Input data: Begin
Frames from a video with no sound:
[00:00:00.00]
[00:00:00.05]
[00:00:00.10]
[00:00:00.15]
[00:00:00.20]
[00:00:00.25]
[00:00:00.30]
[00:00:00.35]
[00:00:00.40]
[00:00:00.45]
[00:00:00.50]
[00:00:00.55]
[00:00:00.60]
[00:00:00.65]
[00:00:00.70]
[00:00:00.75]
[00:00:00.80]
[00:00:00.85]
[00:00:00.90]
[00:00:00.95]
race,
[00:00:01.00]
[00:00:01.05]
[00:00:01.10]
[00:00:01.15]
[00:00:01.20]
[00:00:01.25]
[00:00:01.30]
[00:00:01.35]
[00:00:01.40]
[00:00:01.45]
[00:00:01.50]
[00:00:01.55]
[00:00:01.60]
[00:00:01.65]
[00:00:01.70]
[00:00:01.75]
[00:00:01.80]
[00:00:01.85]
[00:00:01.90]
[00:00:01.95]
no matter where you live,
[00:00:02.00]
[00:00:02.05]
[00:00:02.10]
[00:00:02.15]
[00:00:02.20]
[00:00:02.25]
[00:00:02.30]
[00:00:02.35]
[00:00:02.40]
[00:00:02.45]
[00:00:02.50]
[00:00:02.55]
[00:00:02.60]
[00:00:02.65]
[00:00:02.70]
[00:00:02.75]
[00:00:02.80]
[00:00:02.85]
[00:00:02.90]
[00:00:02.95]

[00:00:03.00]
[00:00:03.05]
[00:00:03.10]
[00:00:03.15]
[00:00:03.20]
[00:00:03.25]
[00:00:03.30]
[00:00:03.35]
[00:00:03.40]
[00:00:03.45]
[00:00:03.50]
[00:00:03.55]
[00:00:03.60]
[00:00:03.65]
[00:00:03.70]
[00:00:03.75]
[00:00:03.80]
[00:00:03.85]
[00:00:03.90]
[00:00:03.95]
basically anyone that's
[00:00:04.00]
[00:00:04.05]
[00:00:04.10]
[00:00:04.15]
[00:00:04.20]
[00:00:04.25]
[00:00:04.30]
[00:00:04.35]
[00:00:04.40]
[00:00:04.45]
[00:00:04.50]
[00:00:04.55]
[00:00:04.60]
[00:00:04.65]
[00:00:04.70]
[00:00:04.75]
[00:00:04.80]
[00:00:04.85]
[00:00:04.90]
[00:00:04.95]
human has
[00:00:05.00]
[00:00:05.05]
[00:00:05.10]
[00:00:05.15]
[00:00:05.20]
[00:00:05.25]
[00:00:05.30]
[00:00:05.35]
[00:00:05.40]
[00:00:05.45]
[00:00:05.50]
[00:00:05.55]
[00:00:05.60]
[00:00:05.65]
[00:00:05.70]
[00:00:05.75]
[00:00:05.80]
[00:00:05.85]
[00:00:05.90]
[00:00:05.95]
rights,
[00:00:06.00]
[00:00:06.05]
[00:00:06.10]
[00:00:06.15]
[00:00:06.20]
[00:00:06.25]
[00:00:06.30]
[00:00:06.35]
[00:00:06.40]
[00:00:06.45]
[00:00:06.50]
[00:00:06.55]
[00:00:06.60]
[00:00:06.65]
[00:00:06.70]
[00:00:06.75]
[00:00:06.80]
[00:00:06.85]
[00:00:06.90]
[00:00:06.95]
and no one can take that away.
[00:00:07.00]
Input data: End
Input data: Begin
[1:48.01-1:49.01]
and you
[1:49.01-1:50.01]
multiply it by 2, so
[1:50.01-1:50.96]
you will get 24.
Input data: End
> [Work order]:
Only the lines from the one containing "[00:00:04.55]" through the one containing "[00:00:07.00]" are to be retyped, both boundary lines included, with no other material.

> [Response to this exercise]:
[00:00:04.55]
[00:00:04.60]
[00:00:04.65]
[00:00:04.70]
[00:00:04.75]
[00:00:04.80]
[00:00:04.85]
[00:00:04.90]
[00:00:04.95]
human has
[00:00:05.00]
[00:00:05.05]
[00:00:05.10]
[00:00:05.15]
[00:00:05.20]
[00:00:05.25]
[00:00:05.30]
[00:00:05.35]
[00:00:05.40]
[00:00:05.45]
[00:00:05.50]
[00:00:05.55]
[00:00:05.60]
[00:00:05.65]
[00:00:05.70]
[00:00:05.75]
[00:00:05.80]
[00:00:05.85]
[00:00:05.90]
[00:00:05.95]
rights,
[00:00:06.00]
[00:00:06.05]
[00:00:06.10]
[00:00:06.15]
[00:00:06.20]
[00:00:06.25]
[00:00:06.30]
[00:00:06.35]
[00:00:06.40]
[00:00:06.45]
[00:00:06.50]
[00:00:06.55]
[00:00:06.60]
[00:00:06.65]
[00:00:06.70]
[00:00:06.75]
[00:00:06.80]
[00:00:06.85]
[00:00:06.90]
[00:00:06.95]
and no one can take that away.
[00:00:07.00]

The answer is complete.